* **Records for the task**:
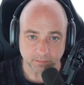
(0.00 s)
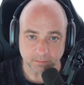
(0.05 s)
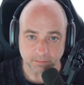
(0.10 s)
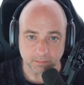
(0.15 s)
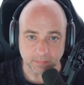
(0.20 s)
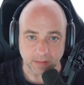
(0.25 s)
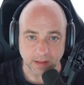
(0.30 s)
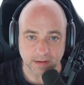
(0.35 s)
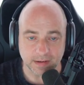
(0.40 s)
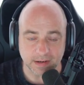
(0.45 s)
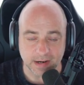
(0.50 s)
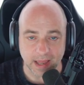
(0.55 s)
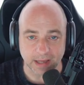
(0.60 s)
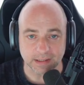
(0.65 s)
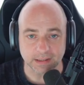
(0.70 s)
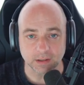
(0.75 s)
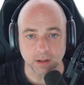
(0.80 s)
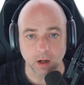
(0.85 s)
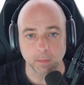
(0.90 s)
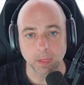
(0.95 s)
Next
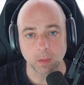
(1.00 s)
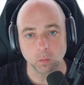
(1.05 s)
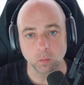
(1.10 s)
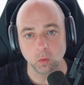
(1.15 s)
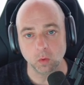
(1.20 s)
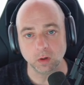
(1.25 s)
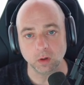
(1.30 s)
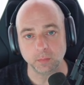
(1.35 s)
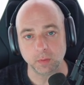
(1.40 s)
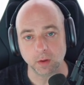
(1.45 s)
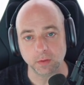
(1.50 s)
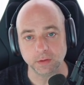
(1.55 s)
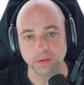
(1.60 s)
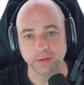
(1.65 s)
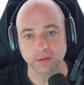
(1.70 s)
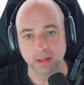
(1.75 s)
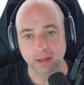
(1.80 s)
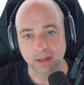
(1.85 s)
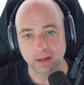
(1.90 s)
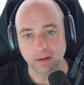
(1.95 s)
up, Warner Brothers
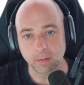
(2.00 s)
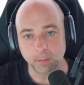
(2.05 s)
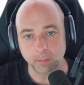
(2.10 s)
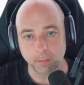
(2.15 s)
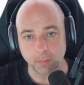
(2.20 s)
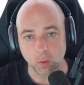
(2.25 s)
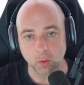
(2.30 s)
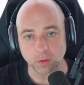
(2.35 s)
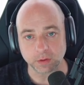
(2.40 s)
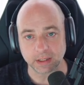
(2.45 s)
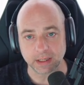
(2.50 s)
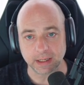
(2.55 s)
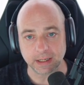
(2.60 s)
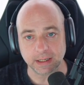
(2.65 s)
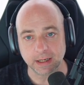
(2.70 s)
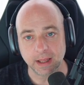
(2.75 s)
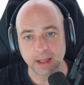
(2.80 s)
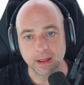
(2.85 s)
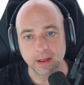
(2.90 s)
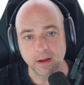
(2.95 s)
brought in
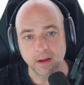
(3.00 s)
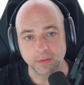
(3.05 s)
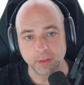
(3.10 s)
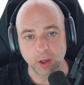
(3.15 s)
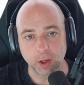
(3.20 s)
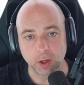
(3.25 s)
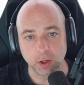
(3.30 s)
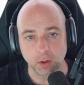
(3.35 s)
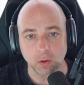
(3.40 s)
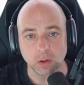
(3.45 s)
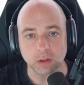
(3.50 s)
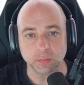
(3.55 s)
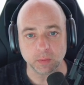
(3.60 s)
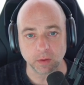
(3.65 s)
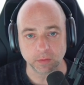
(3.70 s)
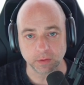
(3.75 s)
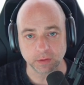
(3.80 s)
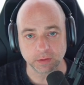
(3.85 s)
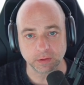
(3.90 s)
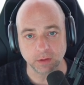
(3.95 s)
the Hughes
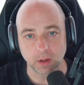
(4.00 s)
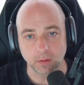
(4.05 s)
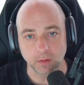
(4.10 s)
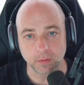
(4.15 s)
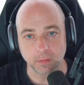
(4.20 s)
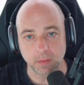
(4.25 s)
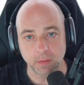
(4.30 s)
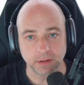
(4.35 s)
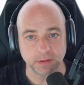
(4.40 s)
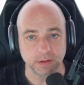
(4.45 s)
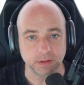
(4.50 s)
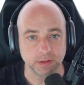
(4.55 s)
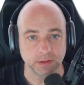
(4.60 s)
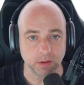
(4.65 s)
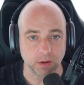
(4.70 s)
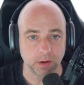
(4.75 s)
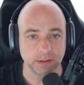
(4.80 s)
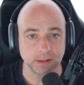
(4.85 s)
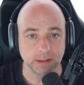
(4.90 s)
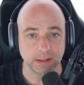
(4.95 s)
brothers, known for Menace
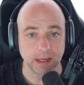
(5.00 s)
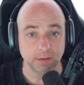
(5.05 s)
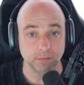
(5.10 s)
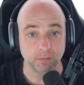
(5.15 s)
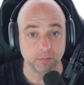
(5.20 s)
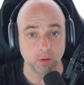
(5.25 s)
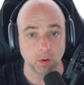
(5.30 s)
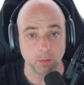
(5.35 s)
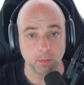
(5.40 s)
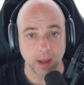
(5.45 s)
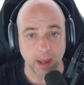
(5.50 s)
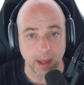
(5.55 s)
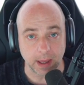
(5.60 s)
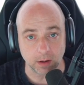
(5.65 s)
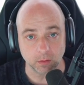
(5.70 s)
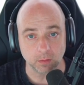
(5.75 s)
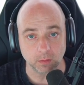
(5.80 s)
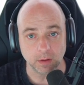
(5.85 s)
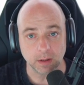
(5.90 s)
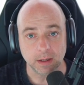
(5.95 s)
Society and From
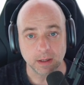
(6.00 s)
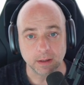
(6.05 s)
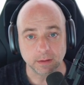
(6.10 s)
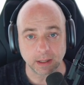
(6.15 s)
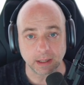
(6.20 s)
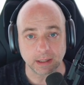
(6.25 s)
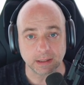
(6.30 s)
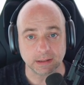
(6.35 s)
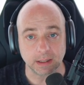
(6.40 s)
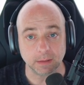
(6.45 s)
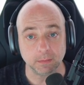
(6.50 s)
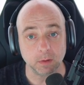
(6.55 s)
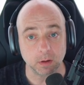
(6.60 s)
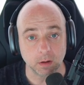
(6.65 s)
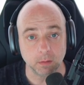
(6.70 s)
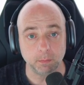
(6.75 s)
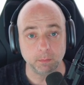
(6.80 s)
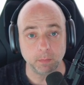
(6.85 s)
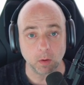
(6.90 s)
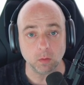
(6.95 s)
Hell. They seemed like a
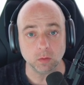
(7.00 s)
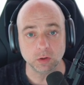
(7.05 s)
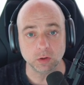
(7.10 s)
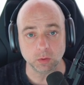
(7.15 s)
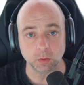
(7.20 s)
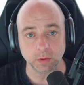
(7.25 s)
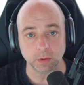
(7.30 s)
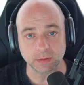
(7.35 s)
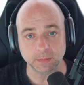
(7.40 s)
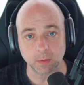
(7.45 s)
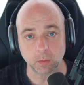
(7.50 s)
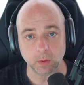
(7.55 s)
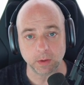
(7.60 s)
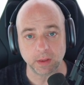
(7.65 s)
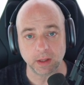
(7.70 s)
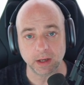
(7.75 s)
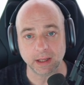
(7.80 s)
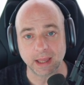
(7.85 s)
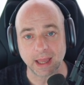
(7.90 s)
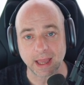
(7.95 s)
bold choice, but when their
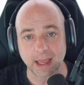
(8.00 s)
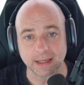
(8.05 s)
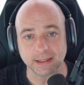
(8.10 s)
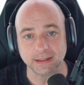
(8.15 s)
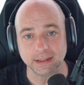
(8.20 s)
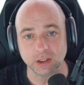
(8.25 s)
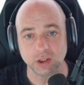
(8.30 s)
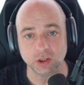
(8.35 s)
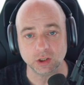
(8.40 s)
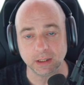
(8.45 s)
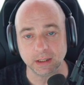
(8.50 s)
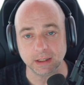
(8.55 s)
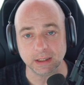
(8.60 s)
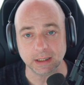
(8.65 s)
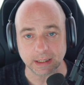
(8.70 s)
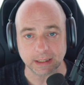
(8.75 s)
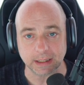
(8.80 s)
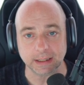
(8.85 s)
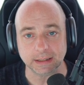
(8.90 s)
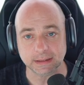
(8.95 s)
casting sheet
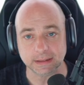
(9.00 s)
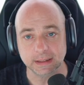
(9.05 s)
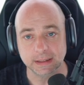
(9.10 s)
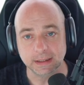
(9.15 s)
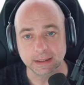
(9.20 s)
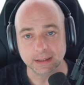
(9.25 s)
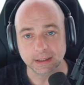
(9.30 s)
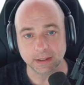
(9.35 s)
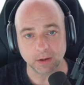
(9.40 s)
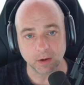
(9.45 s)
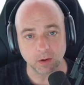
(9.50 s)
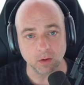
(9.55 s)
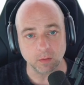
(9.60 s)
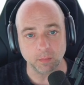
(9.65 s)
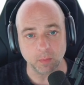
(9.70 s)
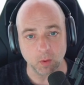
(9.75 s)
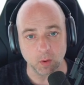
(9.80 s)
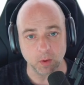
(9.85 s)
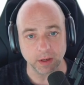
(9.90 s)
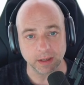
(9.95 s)
leaked, and oh boy,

* **What you should do**: An exact copy of the listing is required, excluding any pictures.

* **Answer section**:
(0.00 s)
(0.05 s)
(0.10 s)
(0.15 s)
(0.20 s)
(0.25 s)
(0.30 s)
(0.35 s)
(0.40 s)
(0.45 s)
(0.50 s)
(0.55 s)
(0.60 s)
(0.65 s)
(0.70 s)
(0.75 s)
(0.80 s)
(0.85 s)
(0.90 s)
(0.95 s)
Next
(1.00 s)
(1.05 s)
(1.10 s)
(1.15 s)
(1.20 s)
(1.25 s)
(1.30 s)
(1.35 s)
(1.40 s)
(1.45 s)
(1.50 s)
(1.55 s)
(1.60 s)
(1.65 s)
(1.70 s)
(1.75 s)
(1.80 s)
(1.85 s)
(1.90 s)
(1.95 s)
up, Warner Brothers
(2.00 s)
(2.05 s)
(2.10 s)
(2.15 s)
(2.20 s)
(2.25 s)
(2.30 s)
(2.35 s)
(2.40 s)
(2.45 s)
(2.50 s)
(2.55 s)
(2.60 s)
(2.65 s)
(2.70 s)
(2.75 s)
(2.80 s)
(2.85 s)
(2.90 s)
(2.95 s)
brought in
(3.00 s)
(3.05 s)
(3.10 s)
(3.15 s)
(3.20 s)
(3.25 s)
(3.30 s)
(3.35 s)
(3.40 s)
(3.45 s)
(3.50 s)
(3.55 s)
(3.60 s)
(3.65 s)
(3.70 s)
(3.75 s)
(3.80 s)
(3.85 s)
(3.90 s)
(3.95 s)
the Hughes
(4.00 s)
(4.05 s)
(4.10 s)
(4.15 s)
(4.20 s)
(4.25 s)
(4.30 s)
(4.35 s)
(4.40 s)
(4.45 s)
(4.50 s)
(4.55 s)
(4.60 s)
(4.65 s)
(4.70 s)
(4.75 s)
(4.80 s)
(4.85 s)
(4.90 s)
(4.95 s)
brothers, known for Menace
(5.00 s)
(5.05 s)
(5.10 s)
(5.15 s)
(5.20 s)
(5.25 s)
(5.30 s)
(5.35 s)
(5.40 s)
(5.45 s)
(5.50 s)
(5.55 s)
(5.60 s)
(5.65 s)
(5.70 s)
(5.75 s)
(5.80 s)
(5.85 s)
(5.90 s)
(5.95 s)
Society and From
(6.00 s)
(6.05 s)
(6.10 s)
(6.15 s)
(6.20 s)
(6.25 s)
(6.30 s)
(6.35 s)
(6.40 s)
(6.45 s)
(6.50 s)
(6.55 s)
(6.60 s)
(6.65 s)
(6.70 s)
(6.75 s)
(6.80 s)
(6.85 s)
(6.90 s)
(6.95 s)
Hell. They seemed like a
(7.00 s)
(7.05 s)
(7.10 s)
(7.15 s)
(7.20 s)
(7.25 s)
(7.30 s)
(7.35 s)
(7.40 s)
(7.45 s)
(7.50 s)
(7.55 s)
(7.60 s)
(7.65 s)
(7.70 s)
(7.75 s)
(7.80 s)
(7.85 s)
(7.90 s)
(7.95 s)
bold choice, but when their
(8.00 s)
(8.05 s)
(8.10 s)
(8.15 s)
(8.20 s)
(8.25 s)
(8.30 s)
(8.35 s)
(8.40 s)
(8.45 s)
(8.50 s)
(8.55 s)
(8.60 s)
(8.65 s)
(8.70 s)
(8.75 s)
(8.80 s)
(8.85 s)
(8.90 s)
(8.95 s)
casting sheet
(9.00 s)
(9.05 s)
(9.10 s)
(9.15 s)
(9.20 s)
(9.25 s)
(9.30 s)
(9.35 s)
(9.40 s)
(9.45 s)
(9.50 s)
(9.55 s)
(9.60 s)
(9.65 s)
(9.70 s)
(9.75 s)
(9.80 s)
(9.85 s)
(9.90 s)
(9.95 s)
leaked, and oh boy,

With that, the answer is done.